Kristan Hawkins, the president of Students for Life of America, also sees Trump’s pledge to negotiate a compromise as unrealistic, at best, but acknowledges it’s likely to appeal to a significant number of voters.

“I can see why, for people who aren’t involved in the pro-life movement, that sounds like a really good thing,” she said. “They’re thinking, ‘Thank God. He's going to take away this issue that divides us. I hate the fact that when I turn on my TV, they're saying the word abortion. I just don't want to talk about this anymore.’ But he just can't do it, because there are lives at stake.”

Some Democrats and abortion rights activists are also worried Trump’s calls for compromise and moderation could win people over. They scrambled over the past week to remind voters of Trump’s staunch anti-abortion rights record during his first term.


NARAL, which this week changed its name to Reproductive Freedom For All, called Trump a “skilled bluffer” and said his tack to the center reveals an awareness that support for abortion rights has climbed since Roe fell and the issue has the power to decide elections.
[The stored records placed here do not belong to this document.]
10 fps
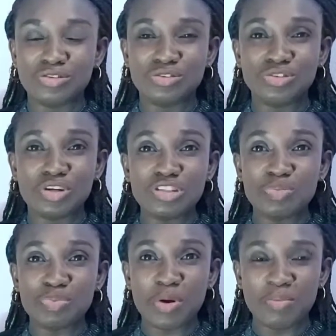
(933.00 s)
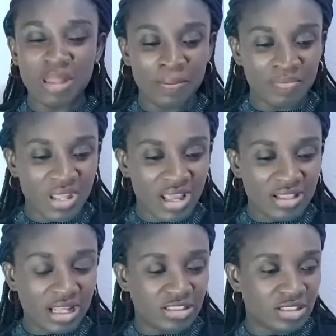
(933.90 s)
trust problem,
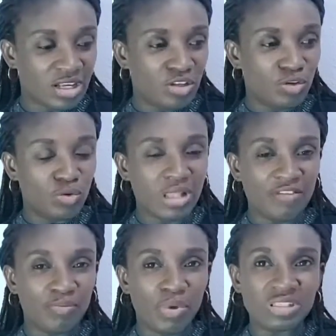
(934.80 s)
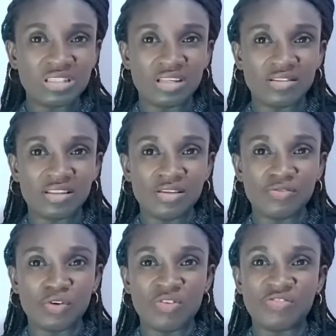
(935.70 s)
that you could have bought the thing
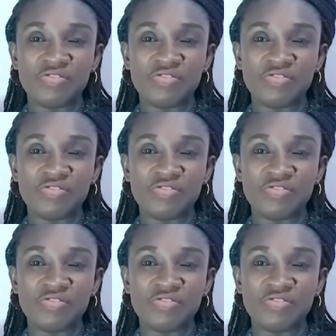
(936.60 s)
for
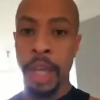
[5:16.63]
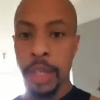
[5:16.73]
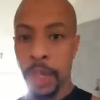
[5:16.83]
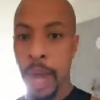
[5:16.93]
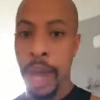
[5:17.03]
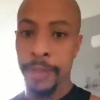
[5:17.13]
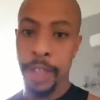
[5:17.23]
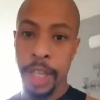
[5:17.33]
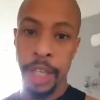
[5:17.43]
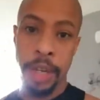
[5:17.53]
So I have to
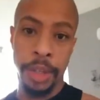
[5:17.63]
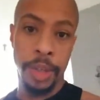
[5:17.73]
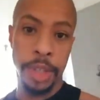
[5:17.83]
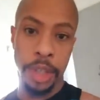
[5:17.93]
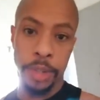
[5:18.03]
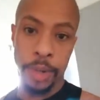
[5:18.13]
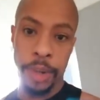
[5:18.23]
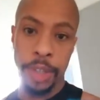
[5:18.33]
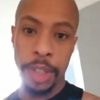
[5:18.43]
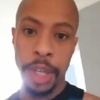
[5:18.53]
take care of those things
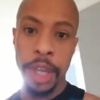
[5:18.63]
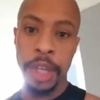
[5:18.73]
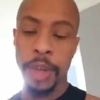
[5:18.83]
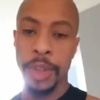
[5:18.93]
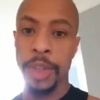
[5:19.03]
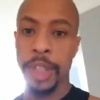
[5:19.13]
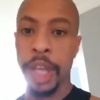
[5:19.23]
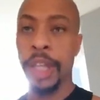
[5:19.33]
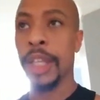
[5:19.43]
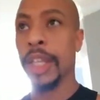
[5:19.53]
first. You know, there's
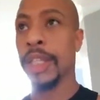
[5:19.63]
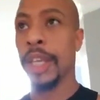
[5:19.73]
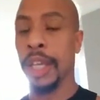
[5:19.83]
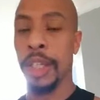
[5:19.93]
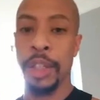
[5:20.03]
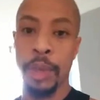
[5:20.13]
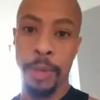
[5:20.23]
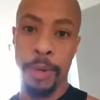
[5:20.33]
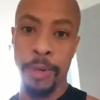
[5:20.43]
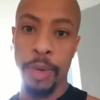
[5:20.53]
nothing that's like a
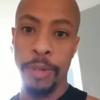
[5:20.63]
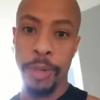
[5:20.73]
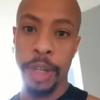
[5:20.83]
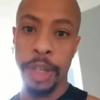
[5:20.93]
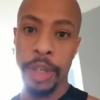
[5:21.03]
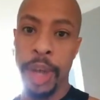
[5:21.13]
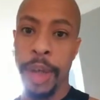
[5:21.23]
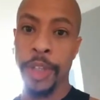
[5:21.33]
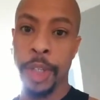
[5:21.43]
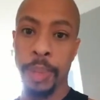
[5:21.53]
super forefront. You
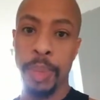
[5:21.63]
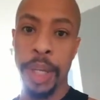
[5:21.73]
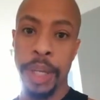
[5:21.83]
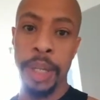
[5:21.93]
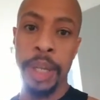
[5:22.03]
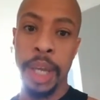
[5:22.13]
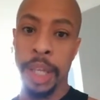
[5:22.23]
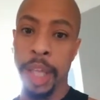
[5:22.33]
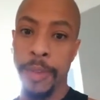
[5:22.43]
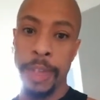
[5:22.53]
have to split,
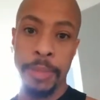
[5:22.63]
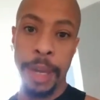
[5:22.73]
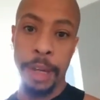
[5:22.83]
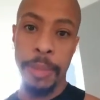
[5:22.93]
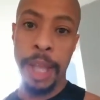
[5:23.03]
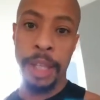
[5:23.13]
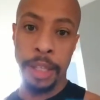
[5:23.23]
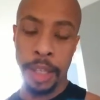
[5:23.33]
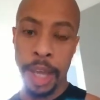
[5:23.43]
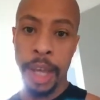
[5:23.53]
and life is about a
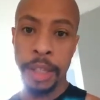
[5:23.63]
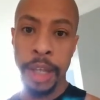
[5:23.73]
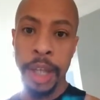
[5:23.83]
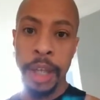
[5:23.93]
balancing act.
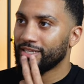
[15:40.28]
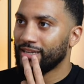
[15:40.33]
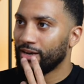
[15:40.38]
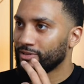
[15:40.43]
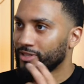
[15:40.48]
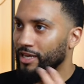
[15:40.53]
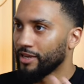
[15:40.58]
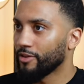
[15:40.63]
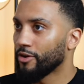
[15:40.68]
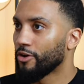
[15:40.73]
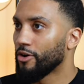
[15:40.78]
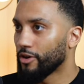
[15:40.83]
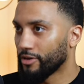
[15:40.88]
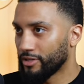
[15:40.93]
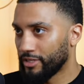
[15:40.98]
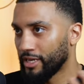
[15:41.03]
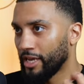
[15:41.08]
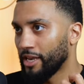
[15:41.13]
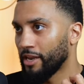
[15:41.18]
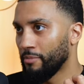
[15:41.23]
so that was like the hook
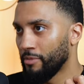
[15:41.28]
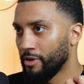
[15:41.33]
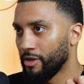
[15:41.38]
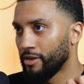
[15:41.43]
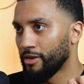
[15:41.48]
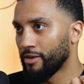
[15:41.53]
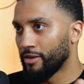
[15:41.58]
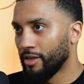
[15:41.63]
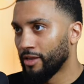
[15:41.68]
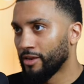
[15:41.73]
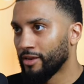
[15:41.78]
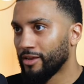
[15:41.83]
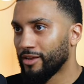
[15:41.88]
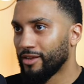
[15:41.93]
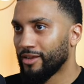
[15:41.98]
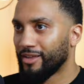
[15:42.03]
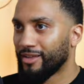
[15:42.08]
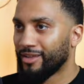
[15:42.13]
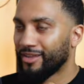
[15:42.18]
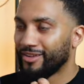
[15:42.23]
to get them in. Yeah.
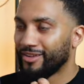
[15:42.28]
And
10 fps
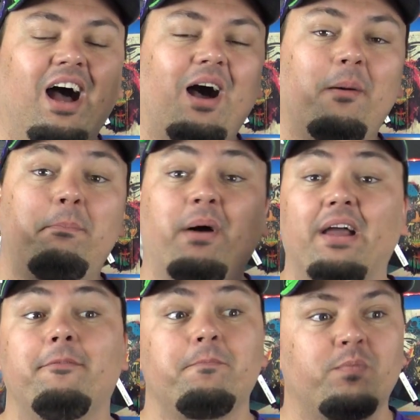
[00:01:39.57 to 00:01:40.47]
um,
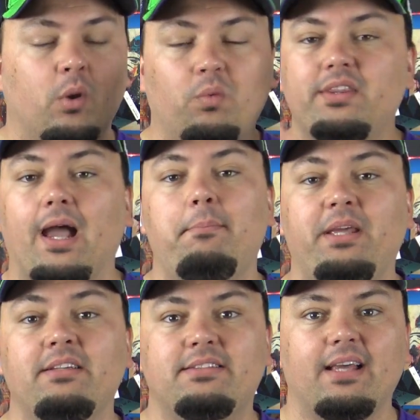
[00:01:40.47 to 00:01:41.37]
but with that
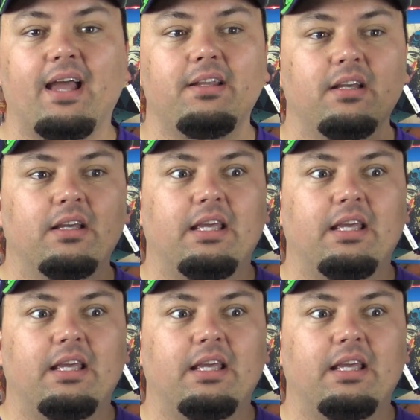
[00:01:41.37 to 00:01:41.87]
being said,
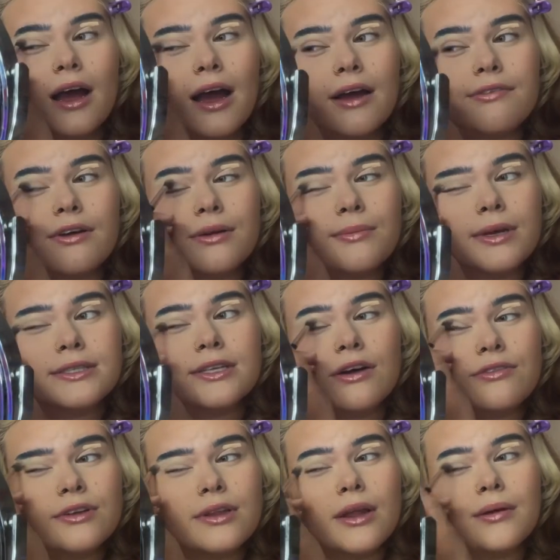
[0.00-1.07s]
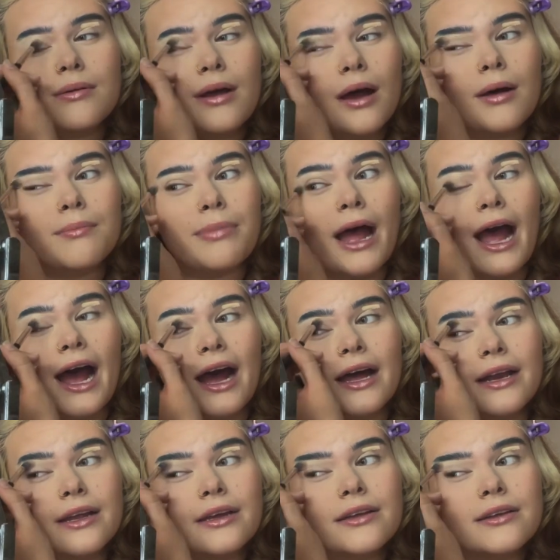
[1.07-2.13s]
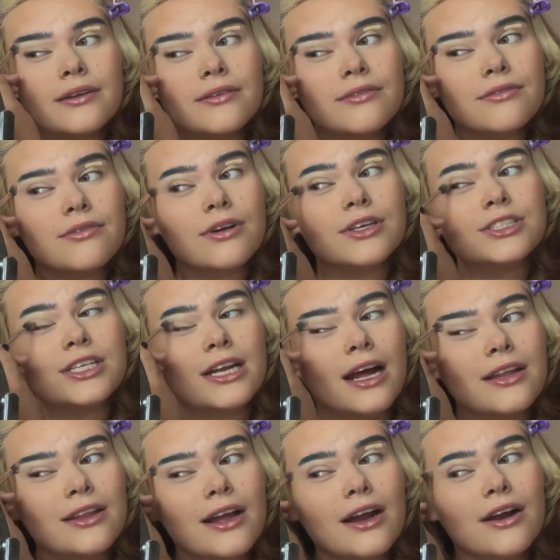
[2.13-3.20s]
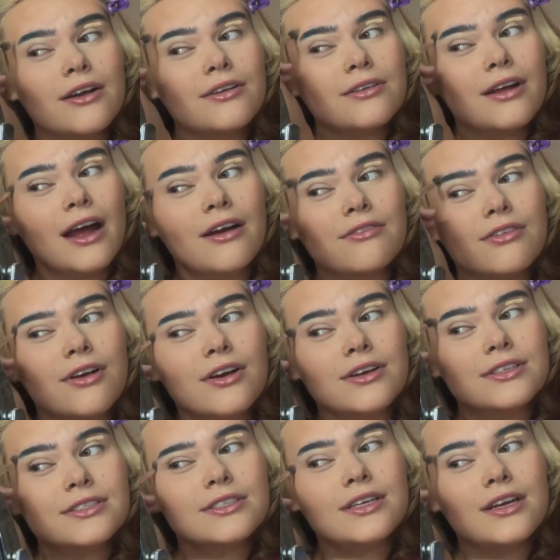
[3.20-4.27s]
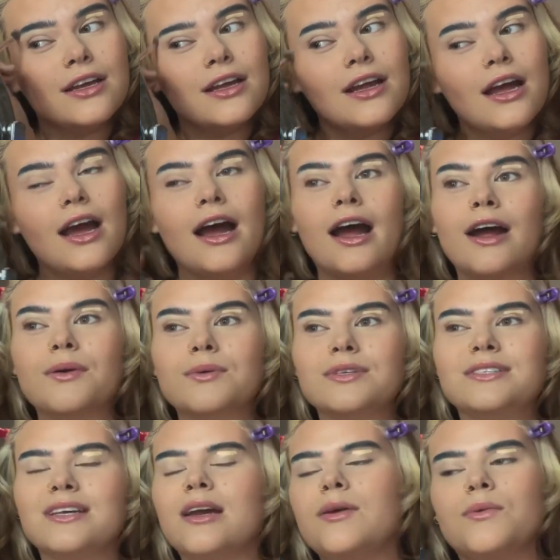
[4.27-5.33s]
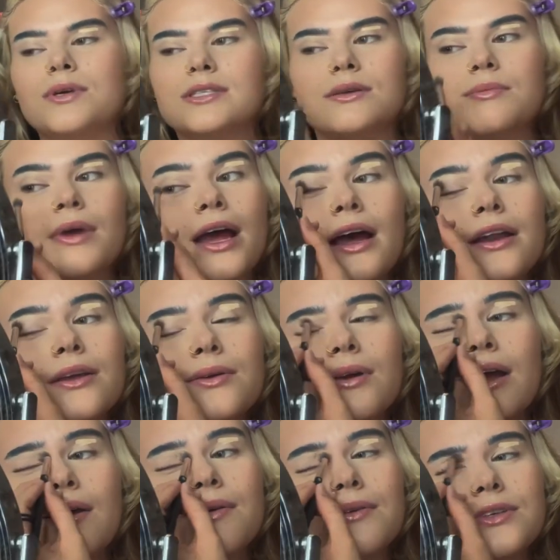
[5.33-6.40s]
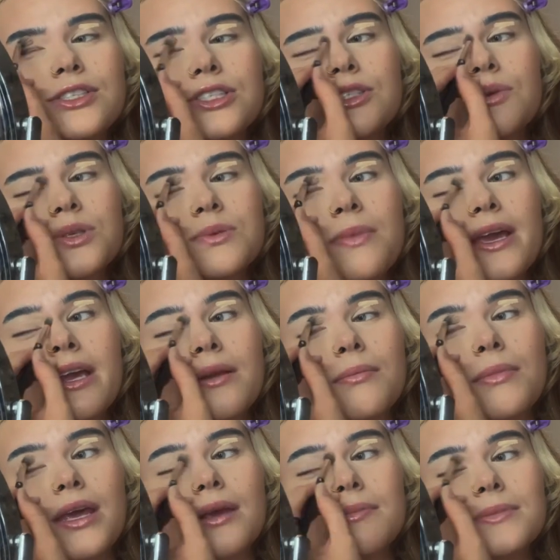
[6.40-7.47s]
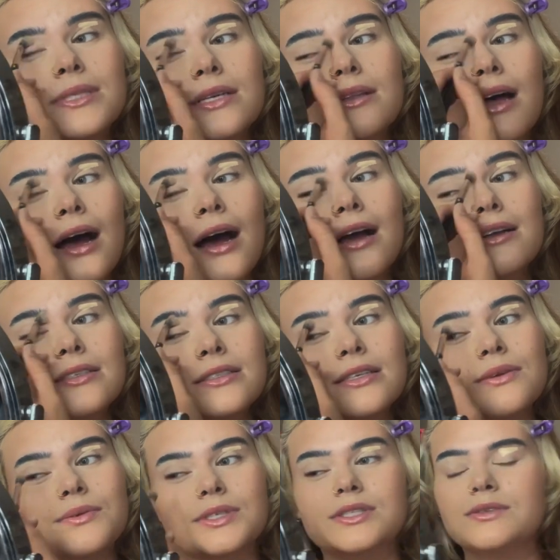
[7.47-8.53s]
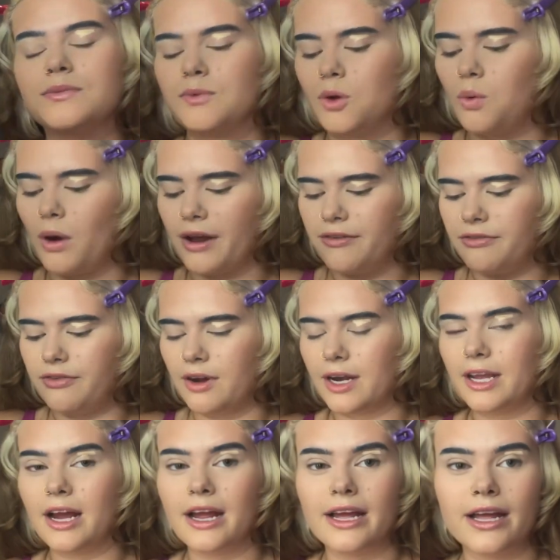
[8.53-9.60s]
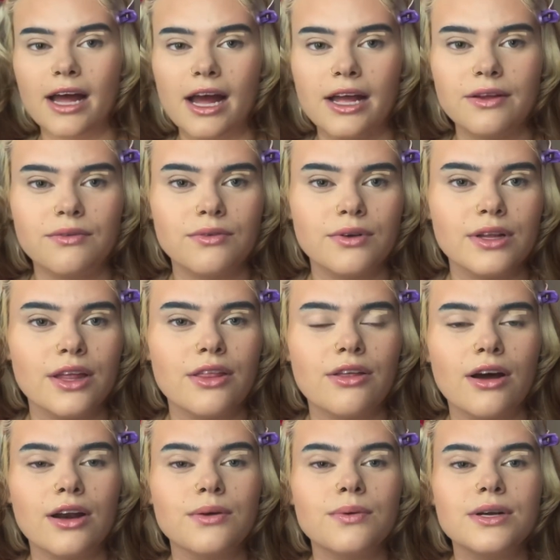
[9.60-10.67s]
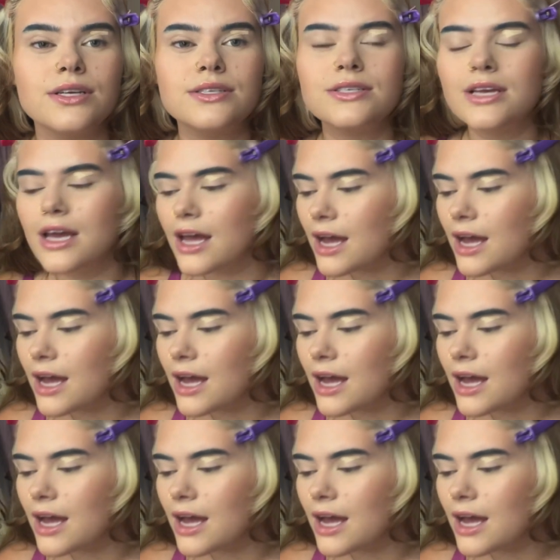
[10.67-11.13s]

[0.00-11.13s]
I found myself in a bad version on there at first. It wasn't bad. It just was making memes a lot. It was quite funny. I really thought it was.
“It’s clear Republicans are reading the same polls we are and know it’s a toxic issue for them,” said Ryan Stitzlein, the group’s vice president of political and government relations. “The fact they haven’t landed on a unified strategy shows they don’t know how to handle this. So you have candidates scrubbing their websites or refusing to talk about it, and you have people like Trump trying to portray themselves as a moderate.”

Unsure how to bring Trump back into their fold, anti-abortion rights advocates warn that while this tack to the center might win over some voters, it will lose him the support of the ones he needs most.

“Pro-lifers are not going to vote for Joe Biden, but we need to give them a reason to vote at all,” Perkins said. “Donald Trump has a lot of capital with conservatives, but we saw in the last election how narrow it can be. Every vote counts.”